### Records shown
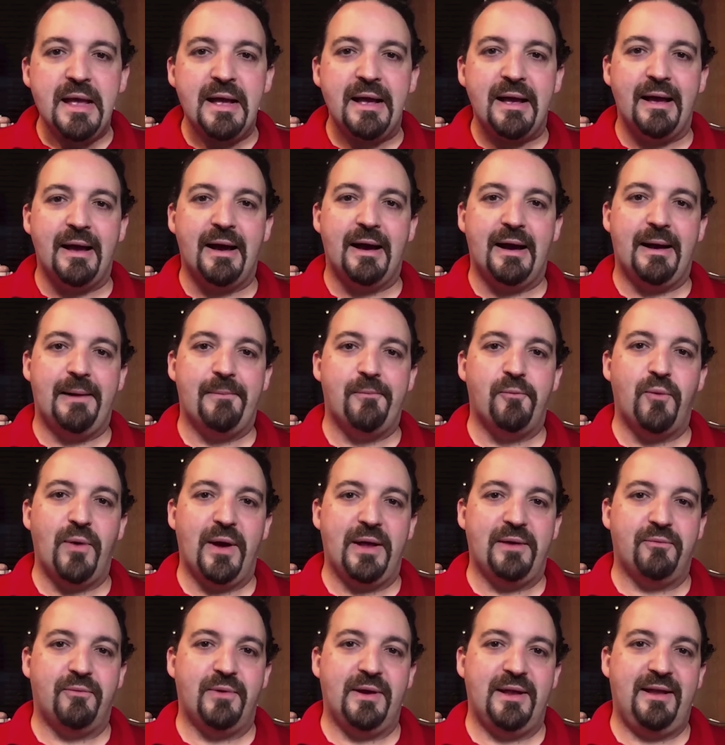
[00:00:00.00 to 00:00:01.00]

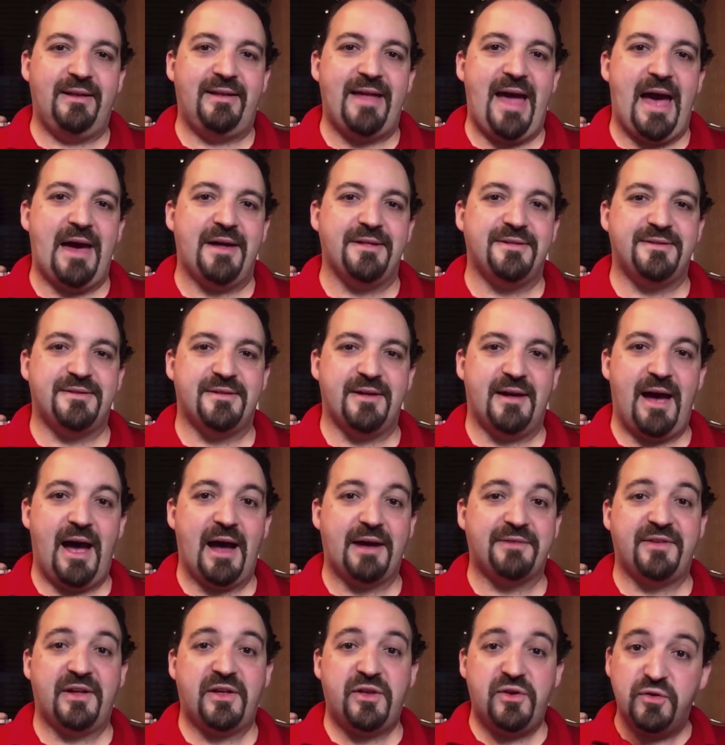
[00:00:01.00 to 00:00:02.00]
when it has
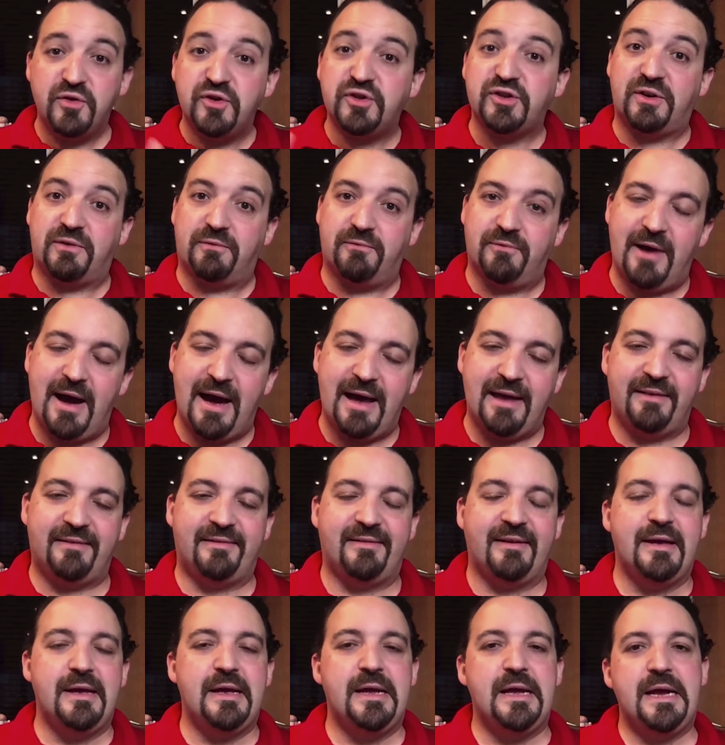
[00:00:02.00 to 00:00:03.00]
execution rights,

### What is expected
Each entry above must be repeated word for word, minus its images.

### Exercise result
[00:00:00.00 to 00:00:01.00]

[00:00:01.00 to 00:00:02.00]
when it has
[00:00:02.00 to 00:00:03.00]
execution rights,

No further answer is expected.